Items like napkins, bounty, and toilet paper are scarce. They are a kind of luxury here. Everything is so expensive for Cuba to import, so items like paper goods aren’t as abundant as they are here in the states. I don’t think this is a bad thing considering how much waste we have here in this country. I’m as guilty of waste as anyone else, maybe even more so. There’s no throw away towels used to clean tables when a rag can be used, washed, and reused. This is really the right way to do things. As for toilet paper… well, you have to ask for a few tissues as need be. This is common for a few bars and restaurants we went to. Many of the more upscale places have paper at your disposal. But if you do get to visit Cuba, please remember that it’s especially difficult for them to get these items. It’s not uncommon for american families to send care packages with these kinds of goods in them.

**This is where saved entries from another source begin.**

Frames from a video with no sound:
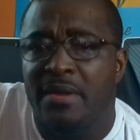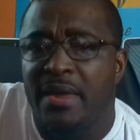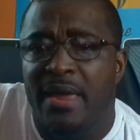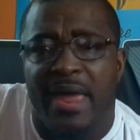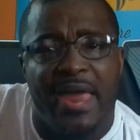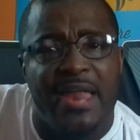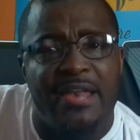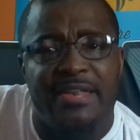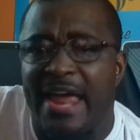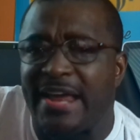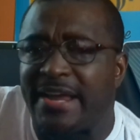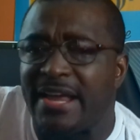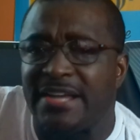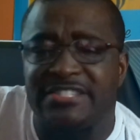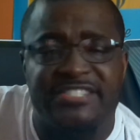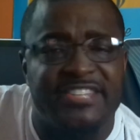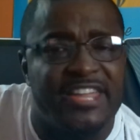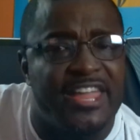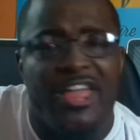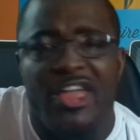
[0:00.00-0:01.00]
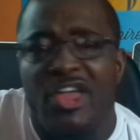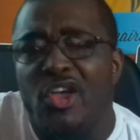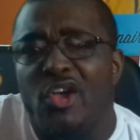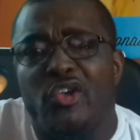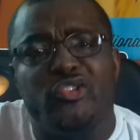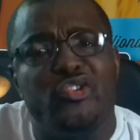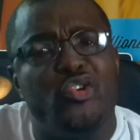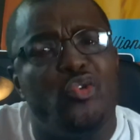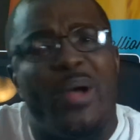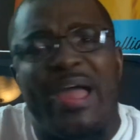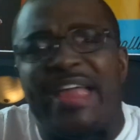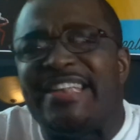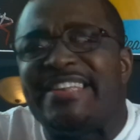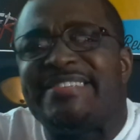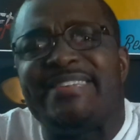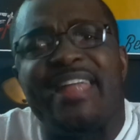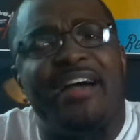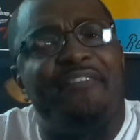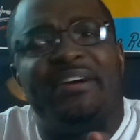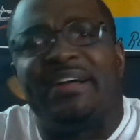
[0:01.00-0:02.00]
And like I said, you ain't
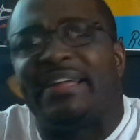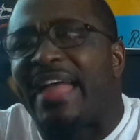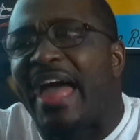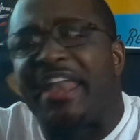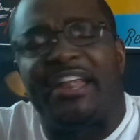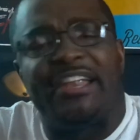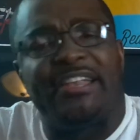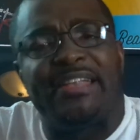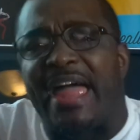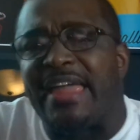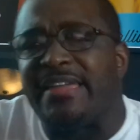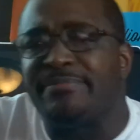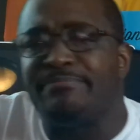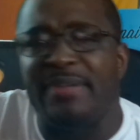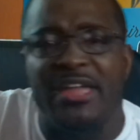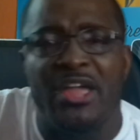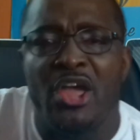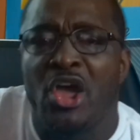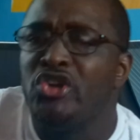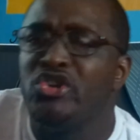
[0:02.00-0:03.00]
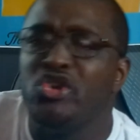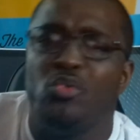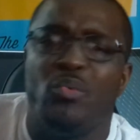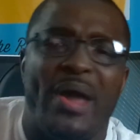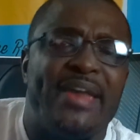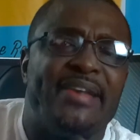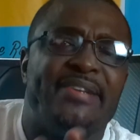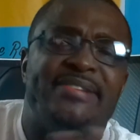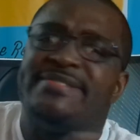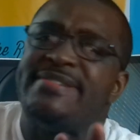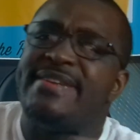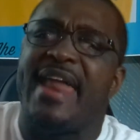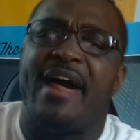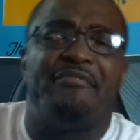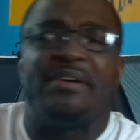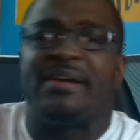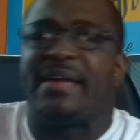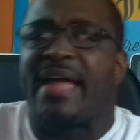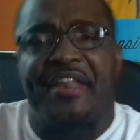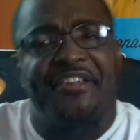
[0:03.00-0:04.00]
never gotta like me. You ain't never
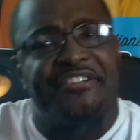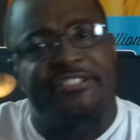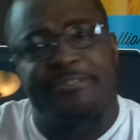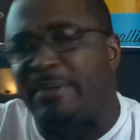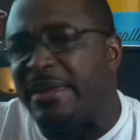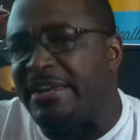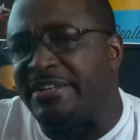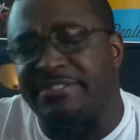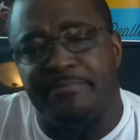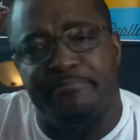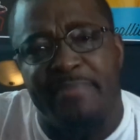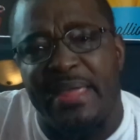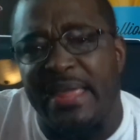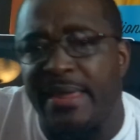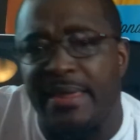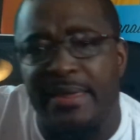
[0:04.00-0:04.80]
gotta speak to me.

Our driver, the patriarch of the family, sent his daughter to fetch a hand towel from the parked car. It was not unlike the kind used at cafes or hanging from the stove handle in my house. We ate our delicious grilled chicken lunch platter and passed around the hand rag to clean up. This chicken locale is one frequented by the local people, not so much the tourists. As such it was a very cheap meal. I think it came out to be just a couple of dollars each. Prices for food in Cuba can vary pretty widely, but coming from NYC sticker shock is rarely ever happens for me. I believe the most expensive meal I had was at a an amazing restaurant called Paladar El Idilio. They were located only a few blocks from the home we were staying at. I had dinner there practically every night we stayed in Vedado. On average I spent $12-$15 a meal there. But the food was exquisite.
After lunch we were off to explore Havanna for the first time. Our first stop on the way to Havanna was the Plaza de la Revolucion. This is where the iconic picture of a building with Che’s face can be found. The plaza has a large parking lot located centrally between the buildings and the Jose Marti monument. I spent about a half hour here setting up my tripod and taking some panoramas. I watched as a couple buses stopped and the tourists within disembarked. The guide corralled them and would explain the significance of the buildings in front of them. I packed up my gear and we were off to Havana.

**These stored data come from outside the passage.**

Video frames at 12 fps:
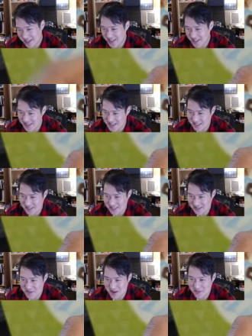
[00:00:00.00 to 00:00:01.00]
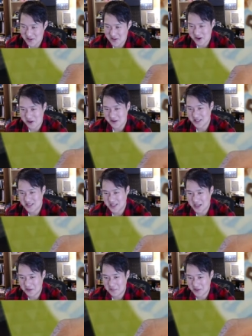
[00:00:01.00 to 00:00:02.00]
is maybe it was hard to
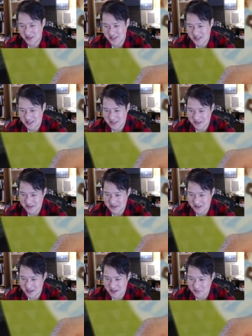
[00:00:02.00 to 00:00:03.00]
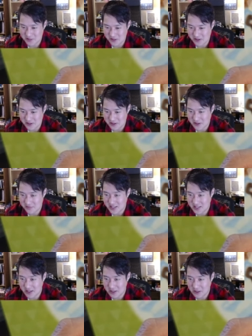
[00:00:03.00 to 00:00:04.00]
tell, but this, I'm sure this, if I
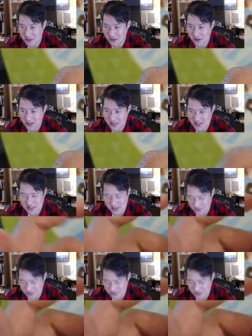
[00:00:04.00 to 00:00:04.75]
take a good look at this, like,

It was early still, maybe four or five PM. We drove around Havana for a little bit, but this kind of sightseeing is a blur for me. Everntually we left the city area to pass under a tunnel to an island across. Here we stopped at a vista point that lover looks Havana’s skyline. Here to my back was the impressively tall Christo de la Havana. This is by far the largest sculpture of Jesus that I had seen in person.
What is more impressive to me though was the incredible view that lay in front of me. I must’ve spent forty-five minutes to an hour here taking multiple panoramas, and enjoying the moments between the shutter clicks.
The sun was beginning to set and we had one more place to visit before days end. A quick car trip, just minutes away, was El Morro. El morro is a defensive structure built of stone to defend Havana, cannons and all. At the top is a light house that still functions. The sky has turned a deep orange as if it were a smoldering fire. Without the sun the temperature had dropped drastically. I had lost so much light that I was doing super long exposure photos. I think the longest photo I took was a little over ten minutes. It came out fine, but wasn’t the best of my set. I’m freezing now and I’ve lost all light. Cuba is wonderfully alive, lit up by the incandescent lights. We call it an extremely successful day and head home. This would be a fairly common day for us. Up and out early and back home by early evening, dinner and asleep by nine or ten pm. I don’t think I kept that kind of schedule since I was in the eighth grade.
I had seen Cuba from afar. The next day I would aim to see it up close.